Problem:
Copy out the full listing exactly, omitting any picture it contains.

Source data:

_ _ _ _

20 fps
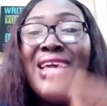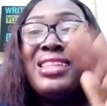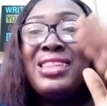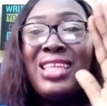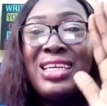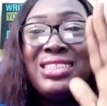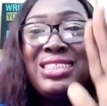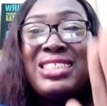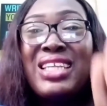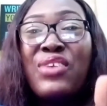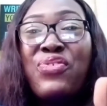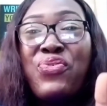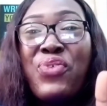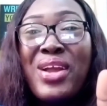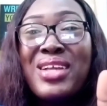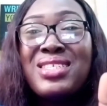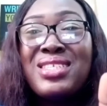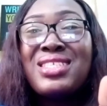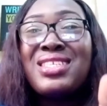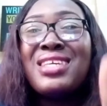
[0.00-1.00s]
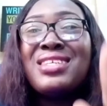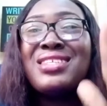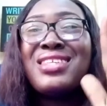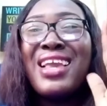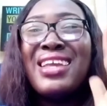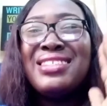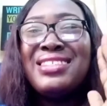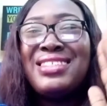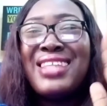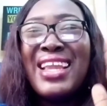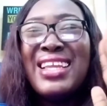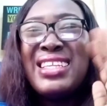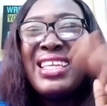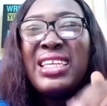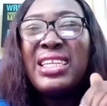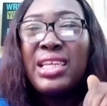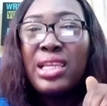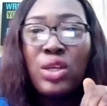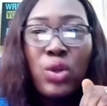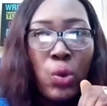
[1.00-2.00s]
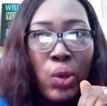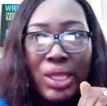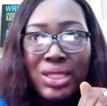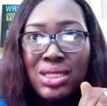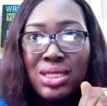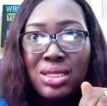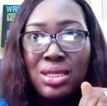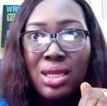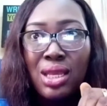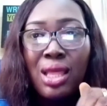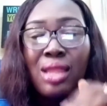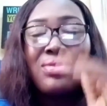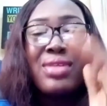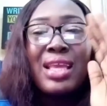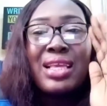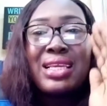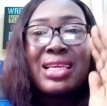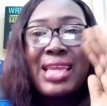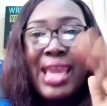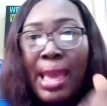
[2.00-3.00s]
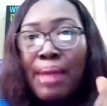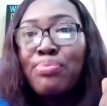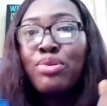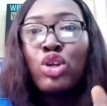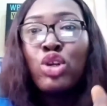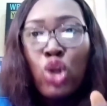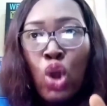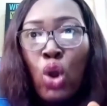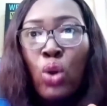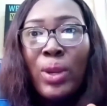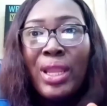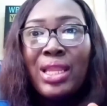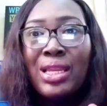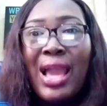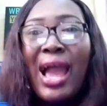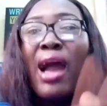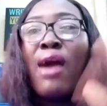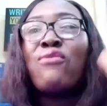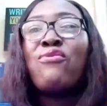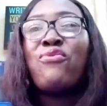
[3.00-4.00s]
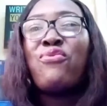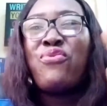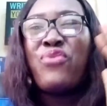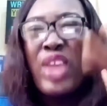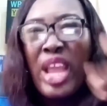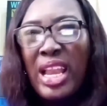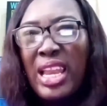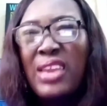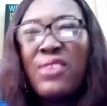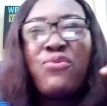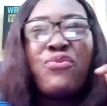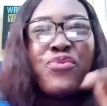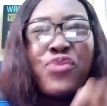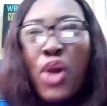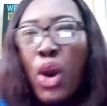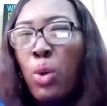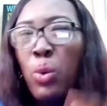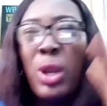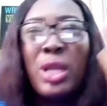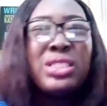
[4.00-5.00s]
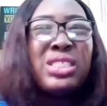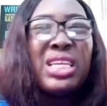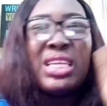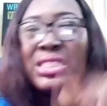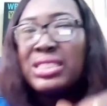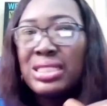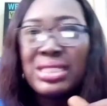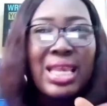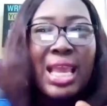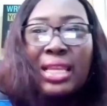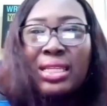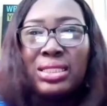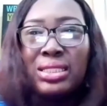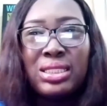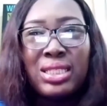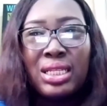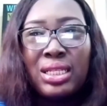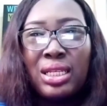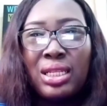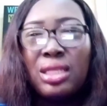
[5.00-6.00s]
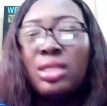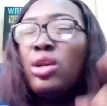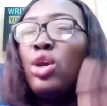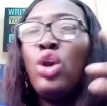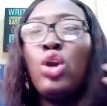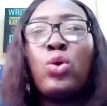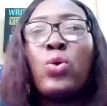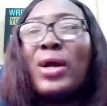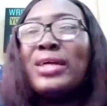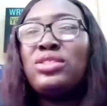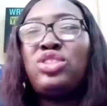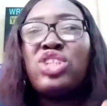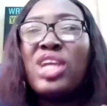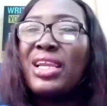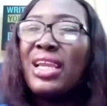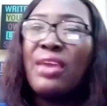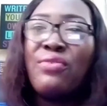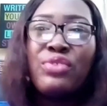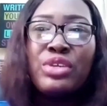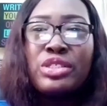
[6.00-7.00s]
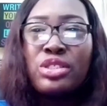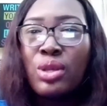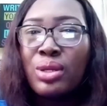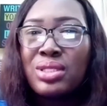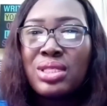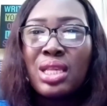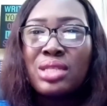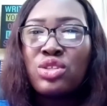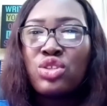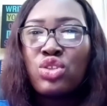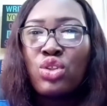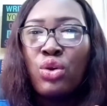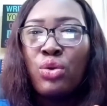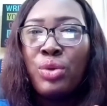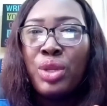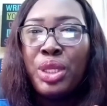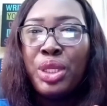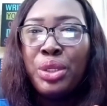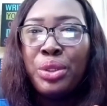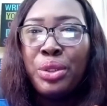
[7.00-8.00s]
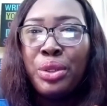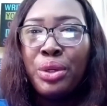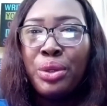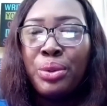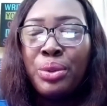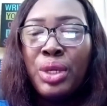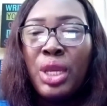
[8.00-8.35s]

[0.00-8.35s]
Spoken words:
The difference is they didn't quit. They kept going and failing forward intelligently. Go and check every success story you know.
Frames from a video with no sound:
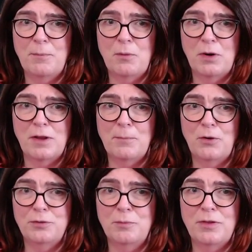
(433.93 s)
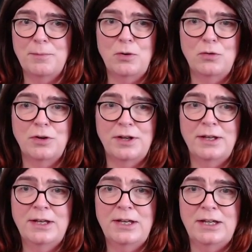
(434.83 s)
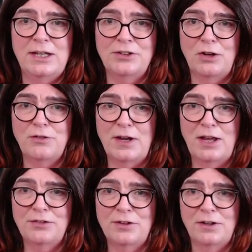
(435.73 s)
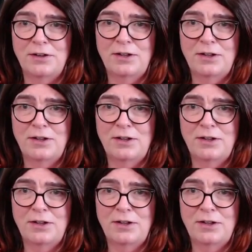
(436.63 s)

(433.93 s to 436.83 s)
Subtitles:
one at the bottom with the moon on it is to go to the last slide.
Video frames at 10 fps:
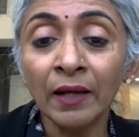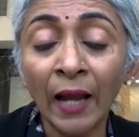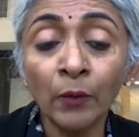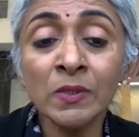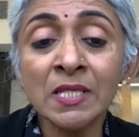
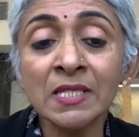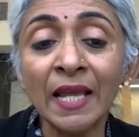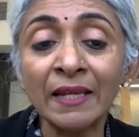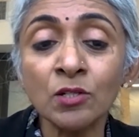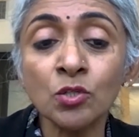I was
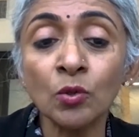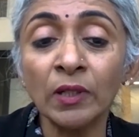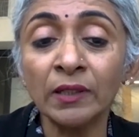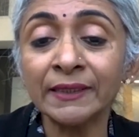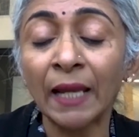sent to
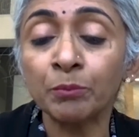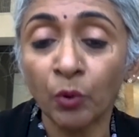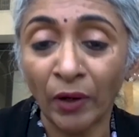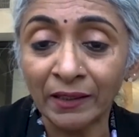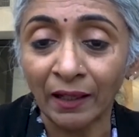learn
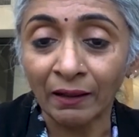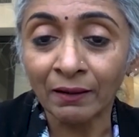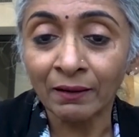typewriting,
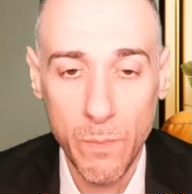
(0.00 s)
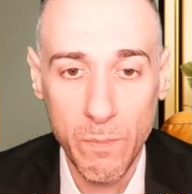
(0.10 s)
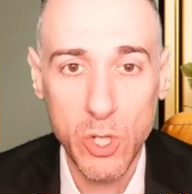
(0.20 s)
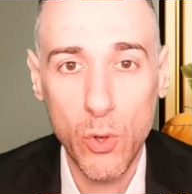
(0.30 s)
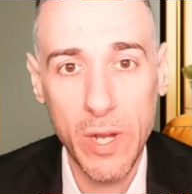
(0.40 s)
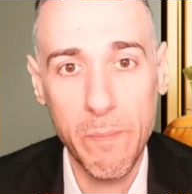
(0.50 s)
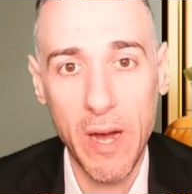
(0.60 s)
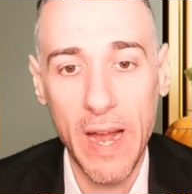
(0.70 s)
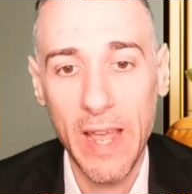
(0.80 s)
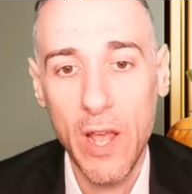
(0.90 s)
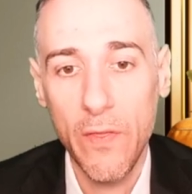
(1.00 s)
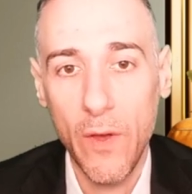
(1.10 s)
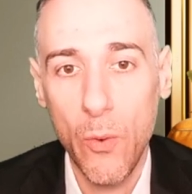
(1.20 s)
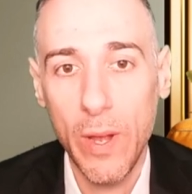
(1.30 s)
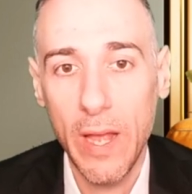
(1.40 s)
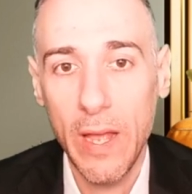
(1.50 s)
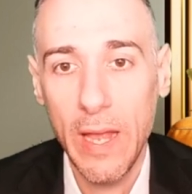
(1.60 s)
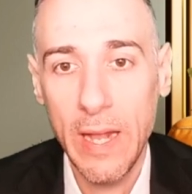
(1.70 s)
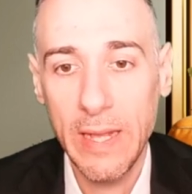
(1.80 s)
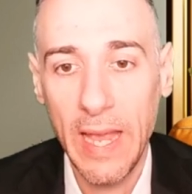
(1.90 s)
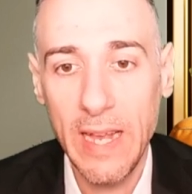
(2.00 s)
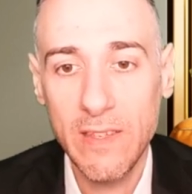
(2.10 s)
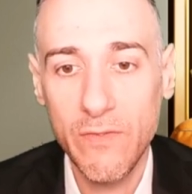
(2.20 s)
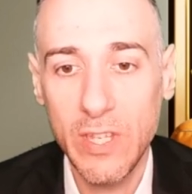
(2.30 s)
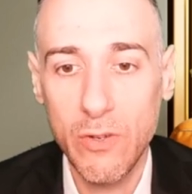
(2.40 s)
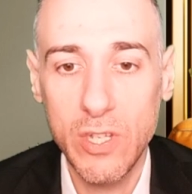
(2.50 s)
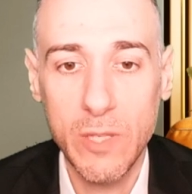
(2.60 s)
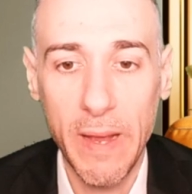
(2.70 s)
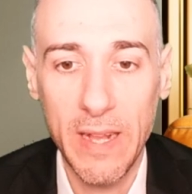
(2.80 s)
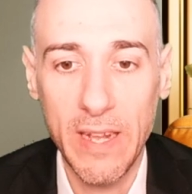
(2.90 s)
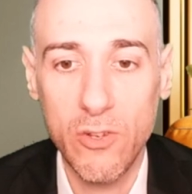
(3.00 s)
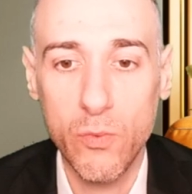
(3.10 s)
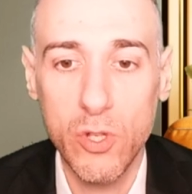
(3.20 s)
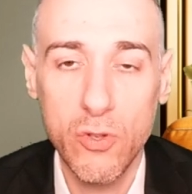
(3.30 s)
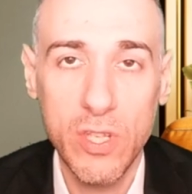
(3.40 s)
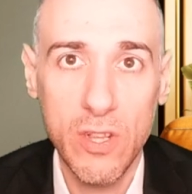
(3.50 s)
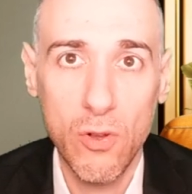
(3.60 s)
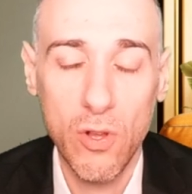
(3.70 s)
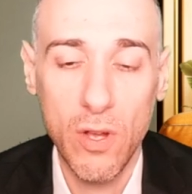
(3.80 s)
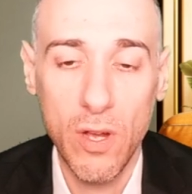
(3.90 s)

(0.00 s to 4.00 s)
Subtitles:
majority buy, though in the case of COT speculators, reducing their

_ _ _ _

Task response:
20 fps
[0.00-1.00s]
[1.00-2.00s]
[2.00-3.00s]
[3.00-4.00s]
[4.00-5.00s]
[5.00-6.00s]
[6.00-7.00s]
[7.00-8.00s]
[8.00-8.35s]

[0.00-8.35s]
Spoken words:
The difference is they didn't quit. They kept going and failing forward intelligently. Go and check every success story you know.
Frames from a video with no sound:
(433.93 s)
(434.83 s)
(435.73 s)
(436.63 s)

(433.93 s to 436.83 s)
Subtitles:
one at the bottom with the moon on it is to go to the last slide.
Video frames at 10 fps:
I was
sent to
learn
typewriting,
(0.00 s)
(0.10 s)
(0.20 s)
(0.30 s)
(0.40 s)
(0.50 s)
(0.60 s)
(0.70 s)
(0.80 s)
(0.90 s)
(1.00 s)
(1.10 s)
(1.20 s)
(1.30 s)
(1.40 s)
(1.50 s)
(1.60 s)
(1.70 s)
(1.80 s)
(1.90 s)
(2.00 s)
(2.10 s)
(2.20 s)
(2.30 s)
(2.40 s)
(2.50 s)
(2.60 s)
(2.70 s)
(2.80 s)
(2.90 s)
(3.00 s)
(3.10 s)
(3.20 s)
(3.30 s)
(3.40 s)
(3.50 s)
(3.60 s)
(3.70 s)
(3.80 s)
(3.90 s)

(0.00 s to 4.00 s)
Subtitles:
majority buy, though in the case of COT speculators, reducing their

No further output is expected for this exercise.